Exonate is led by an experienced, international management team that has previously worked together with cross-disciplinary experience in medicine and drug development, as well as successful fundraising for early stage companies.
About Diabetic Macular Oedema (DMO)*:
DMO is the build-up of fluid (Oedema) in a region of the retina called the macula. The macula is important for the sharp, straight-ahead vision that is used for reading, recognizing faces, and driving. DMO is the most common cause of vision loss among people with diabetic retinopathy. About half of all people with diabetic retinopathy will develop DMO and although it is more likely to occur as diabetic retinopathy worsens, DMO can happen at any stage of the disease.
About wet Age-Related Macular Degeneration (wet AMD):
Today, wet AMD is a leading cause of vision loss in people aged 60 years or older and affects more than 30 million patients worldwide, over 200,000 of those in the UK alone. If untreated patients are likely to lose sight in the affected eye within 24 months of disease onset.

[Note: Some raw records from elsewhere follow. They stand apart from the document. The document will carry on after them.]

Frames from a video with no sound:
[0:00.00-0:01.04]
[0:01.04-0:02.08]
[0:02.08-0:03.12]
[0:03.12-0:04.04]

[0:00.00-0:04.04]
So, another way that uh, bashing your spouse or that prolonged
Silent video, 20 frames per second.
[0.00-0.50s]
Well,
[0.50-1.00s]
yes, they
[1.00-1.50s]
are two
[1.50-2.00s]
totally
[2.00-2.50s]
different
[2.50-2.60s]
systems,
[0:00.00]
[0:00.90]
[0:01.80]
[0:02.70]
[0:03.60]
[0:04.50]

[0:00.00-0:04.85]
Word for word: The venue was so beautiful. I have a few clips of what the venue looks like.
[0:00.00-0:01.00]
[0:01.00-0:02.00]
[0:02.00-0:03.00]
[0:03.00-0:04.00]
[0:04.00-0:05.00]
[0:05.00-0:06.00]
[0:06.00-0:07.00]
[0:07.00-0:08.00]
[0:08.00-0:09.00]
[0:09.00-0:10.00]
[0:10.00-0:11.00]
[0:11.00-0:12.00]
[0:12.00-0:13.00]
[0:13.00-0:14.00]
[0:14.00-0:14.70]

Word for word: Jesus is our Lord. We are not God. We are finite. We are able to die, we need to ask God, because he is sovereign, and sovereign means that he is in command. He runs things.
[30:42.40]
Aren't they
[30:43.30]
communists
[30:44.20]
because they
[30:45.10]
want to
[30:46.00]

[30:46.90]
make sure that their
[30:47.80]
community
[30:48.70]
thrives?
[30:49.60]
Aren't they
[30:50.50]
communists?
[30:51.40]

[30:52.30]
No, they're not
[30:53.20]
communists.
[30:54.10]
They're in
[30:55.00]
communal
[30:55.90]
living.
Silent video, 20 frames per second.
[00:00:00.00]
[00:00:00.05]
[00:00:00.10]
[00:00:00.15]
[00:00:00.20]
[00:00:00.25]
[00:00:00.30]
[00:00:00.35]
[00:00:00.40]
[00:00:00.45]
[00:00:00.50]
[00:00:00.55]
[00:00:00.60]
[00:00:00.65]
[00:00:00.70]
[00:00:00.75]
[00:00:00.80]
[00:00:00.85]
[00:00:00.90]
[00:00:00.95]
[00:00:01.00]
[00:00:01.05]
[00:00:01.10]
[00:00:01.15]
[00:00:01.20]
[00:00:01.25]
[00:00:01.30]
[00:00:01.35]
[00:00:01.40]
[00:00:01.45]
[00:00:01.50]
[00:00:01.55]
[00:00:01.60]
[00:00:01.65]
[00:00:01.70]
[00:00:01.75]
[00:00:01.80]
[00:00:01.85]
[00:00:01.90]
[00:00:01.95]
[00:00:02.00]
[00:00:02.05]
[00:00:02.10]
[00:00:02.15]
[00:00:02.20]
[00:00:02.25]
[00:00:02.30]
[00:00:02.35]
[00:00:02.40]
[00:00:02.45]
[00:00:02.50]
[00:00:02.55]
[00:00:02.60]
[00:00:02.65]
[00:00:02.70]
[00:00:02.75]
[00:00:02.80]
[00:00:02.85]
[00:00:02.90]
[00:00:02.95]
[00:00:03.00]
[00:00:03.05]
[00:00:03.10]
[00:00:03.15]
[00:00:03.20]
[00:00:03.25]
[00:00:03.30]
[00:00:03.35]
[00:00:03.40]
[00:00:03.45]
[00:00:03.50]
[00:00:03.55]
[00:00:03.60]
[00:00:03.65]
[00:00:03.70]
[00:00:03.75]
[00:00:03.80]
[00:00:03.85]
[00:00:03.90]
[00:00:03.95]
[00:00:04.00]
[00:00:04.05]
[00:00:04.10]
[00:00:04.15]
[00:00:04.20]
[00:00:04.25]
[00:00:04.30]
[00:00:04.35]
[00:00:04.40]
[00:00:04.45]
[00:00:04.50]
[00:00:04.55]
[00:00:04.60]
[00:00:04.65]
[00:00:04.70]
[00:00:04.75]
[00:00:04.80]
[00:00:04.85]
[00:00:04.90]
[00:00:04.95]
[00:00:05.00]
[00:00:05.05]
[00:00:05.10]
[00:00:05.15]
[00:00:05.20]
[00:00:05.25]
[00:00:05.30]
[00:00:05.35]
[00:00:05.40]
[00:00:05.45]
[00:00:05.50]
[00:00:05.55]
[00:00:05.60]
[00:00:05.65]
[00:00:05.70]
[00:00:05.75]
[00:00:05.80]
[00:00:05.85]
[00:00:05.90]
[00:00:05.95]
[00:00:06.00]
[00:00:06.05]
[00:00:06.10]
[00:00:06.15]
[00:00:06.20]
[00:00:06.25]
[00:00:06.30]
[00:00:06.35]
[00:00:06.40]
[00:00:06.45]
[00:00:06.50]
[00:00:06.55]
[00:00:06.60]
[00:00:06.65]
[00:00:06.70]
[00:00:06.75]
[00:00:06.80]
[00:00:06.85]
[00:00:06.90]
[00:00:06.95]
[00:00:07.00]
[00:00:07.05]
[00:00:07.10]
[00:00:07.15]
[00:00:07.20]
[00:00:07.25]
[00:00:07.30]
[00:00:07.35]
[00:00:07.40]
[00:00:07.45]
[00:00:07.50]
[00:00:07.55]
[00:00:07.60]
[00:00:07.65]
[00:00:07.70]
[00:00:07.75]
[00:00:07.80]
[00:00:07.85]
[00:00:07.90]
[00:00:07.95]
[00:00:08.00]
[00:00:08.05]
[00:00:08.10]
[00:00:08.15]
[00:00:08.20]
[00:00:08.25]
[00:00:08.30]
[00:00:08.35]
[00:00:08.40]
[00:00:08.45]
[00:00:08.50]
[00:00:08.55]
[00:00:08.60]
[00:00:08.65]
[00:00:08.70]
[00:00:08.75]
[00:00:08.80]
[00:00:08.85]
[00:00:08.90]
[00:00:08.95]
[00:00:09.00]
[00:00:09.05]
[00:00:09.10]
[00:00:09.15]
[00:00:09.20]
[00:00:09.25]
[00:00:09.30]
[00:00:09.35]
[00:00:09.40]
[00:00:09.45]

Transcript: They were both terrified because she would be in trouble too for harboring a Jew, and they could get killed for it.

The main currently available treatment options for DMO and wet AMD are:
• anti-VEGF antibody drugs – to prevent the growth of new blood vessels in the eye. Unlike small molecule drugs or eye drops these treatments must be injected into the eye once every 1 or 2 months. Resistance can develop to these drugs causing the disease to progress anew.
• Laser surgery – to destroy abnormal blood vessels in the eye. This type of surgery is only suitable if blood vessel damage is not too extensive and if the abnormal blood vessels aren't close to the fovea, as performing surgery close to this part of the eye can cause permanent vision loss.
• With DMO, Corticosteroids either injected or implanted into the eye, may be used alone or in combination with other drugs or laser surgery to treat DMO.